* [TASK TO COMPLETE]:
Could you return every record below exactly as it is written?
╭──
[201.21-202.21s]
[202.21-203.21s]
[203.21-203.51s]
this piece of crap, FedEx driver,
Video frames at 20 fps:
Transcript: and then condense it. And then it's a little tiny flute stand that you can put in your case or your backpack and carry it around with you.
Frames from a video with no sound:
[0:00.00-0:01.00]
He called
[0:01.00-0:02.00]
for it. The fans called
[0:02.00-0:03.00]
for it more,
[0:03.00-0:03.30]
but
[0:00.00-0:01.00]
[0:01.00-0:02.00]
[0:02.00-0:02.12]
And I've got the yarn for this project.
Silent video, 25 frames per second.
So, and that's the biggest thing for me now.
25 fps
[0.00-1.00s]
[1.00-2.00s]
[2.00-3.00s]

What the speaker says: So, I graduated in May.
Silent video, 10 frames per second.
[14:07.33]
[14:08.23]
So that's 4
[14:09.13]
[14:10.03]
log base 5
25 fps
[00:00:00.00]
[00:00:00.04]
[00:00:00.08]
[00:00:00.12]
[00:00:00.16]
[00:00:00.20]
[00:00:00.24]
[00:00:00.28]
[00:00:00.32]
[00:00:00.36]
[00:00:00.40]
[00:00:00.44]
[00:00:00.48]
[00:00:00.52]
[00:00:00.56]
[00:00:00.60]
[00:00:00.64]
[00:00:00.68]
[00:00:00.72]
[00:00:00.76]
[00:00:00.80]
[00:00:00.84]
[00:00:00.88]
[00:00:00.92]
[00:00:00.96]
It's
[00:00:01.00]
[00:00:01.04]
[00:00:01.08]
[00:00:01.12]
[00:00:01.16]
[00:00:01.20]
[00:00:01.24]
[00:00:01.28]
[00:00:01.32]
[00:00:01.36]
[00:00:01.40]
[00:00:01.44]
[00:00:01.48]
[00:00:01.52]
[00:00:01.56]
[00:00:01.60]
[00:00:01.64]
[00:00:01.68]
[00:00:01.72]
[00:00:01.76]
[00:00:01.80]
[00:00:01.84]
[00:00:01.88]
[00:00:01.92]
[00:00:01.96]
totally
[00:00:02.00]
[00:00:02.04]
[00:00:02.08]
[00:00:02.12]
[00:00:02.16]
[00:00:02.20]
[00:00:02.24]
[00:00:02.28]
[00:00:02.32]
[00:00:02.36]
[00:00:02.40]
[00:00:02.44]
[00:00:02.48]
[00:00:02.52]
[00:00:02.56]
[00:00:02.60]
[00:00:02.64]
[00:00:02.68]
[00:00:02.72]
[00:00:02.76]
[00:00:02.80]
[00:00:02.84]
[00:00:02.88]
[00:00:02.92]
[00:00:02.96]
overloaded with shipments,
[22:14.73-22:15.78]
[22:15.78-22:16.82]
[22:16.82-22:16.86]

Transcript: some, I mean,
╰──
* [EXERCISE OUTPUT]:
[201.21-202.21s]
[202.21-203.21s]
[203.21-203.51s]
this piece of crap, FedEx driver,
Video frames at 20 fps:
Transcript: and then condense it. And then it's a little tiny flute stand that you can put in your case or your backpack and carry it around with you.
Frames from a video with no sound:
[0:00.00-0:01.00]
He called
[0:01.00-0:02.00]
for it. The fans called
[0:02.00-0:03.00]
for it more,
[0:03.00-0:03.30]
but
[0:00.00-0:01.00]
[0:01.00-0:02.00]
[0:02.00-0:02.12]
And I've got the yarn for this project.
Silent video, 25 frames per second.
So, and that's the biggest thing for me now.
25 fps
[0.00-1.00s]
[1.00-2.00s]
[2.00-3.00s]

What the speaker says: So, I graduated in May.
Silent video, 10 frames per second.
[14:07.33]
[14:08.23]
So that's 4
[14:09.13]
[14:10.03]
log base 5
25 fps
[00:00:00.00]
[00:00:00.04]
[00:00:00.08]
[00:00:00.12]
[00:00:00.16]
[00:00:00.20]
[00:00:00.24]
[00:00:00.28]
[00:00:00.32]
[00:00:00.36]
[00:00:00.40]
[00:00:00.44]
[00:00:00.48]
[00:00:00.52]
[00:00:00.56]
[00:00:00.60]
[00:00:00.64]
[00:00:00.68]
[00:00:00.72]
[00:00:00.76]
[00:00:00.80]
[00:00:00.84]
[00:00:00.88]
[00:00:00.92]
[00:00:00.96]
It's
[00:00:01.00]
[00:00:01.04]
[00:00:01.08]
[00:00:01.12]
[00:00:01.16]
[00:00:01.20]
[00:00:01.24]
[00:00:01.28]
[00:00:01.32]
[00:00:01.36]
[00:00:01.40]
[00:00:01.44]
[00:00:01.48]
[00:00:01.52]
[00:00:01.56]
[00:00:01.60]
[00:00:01.64]
[00:00:01.68]
[00:00:01.72]
[00:00:01.76]
[00:00:01.80]
[00:00:01.84]
[00:00:01.88]
[00:00:01.92]
[00:00:01.96]
totally
[00:00:02.00]
[00:00:02.04]
[00:00:02.08]
[00:00:02.12]
[00:00:02.16]
[00:00:02.20]
[00:00:02.24]
[00:00:02.28]
[00:00:02.32]
[00:00:02.36]
[00:00:02.40]
[00:00:02.44]
[00:00:02.48]
[00:00:02.52]
[00:00:02.56]
[00:00:02.60]
[00:00:02.64]
[00:00:02.68]
[00:00:02.72]
[00:00:02.76]
[00:00:02.80]
[00:00:02.84]
[00:00:02.88]
[00:00:02.92]
[00:00:02.96]
overloaded with shipments,
[22:14.73-22:15.78]
[22:15.78-22:16.82]
[22:16.82-22:16.86]

Transcript: some, I mean,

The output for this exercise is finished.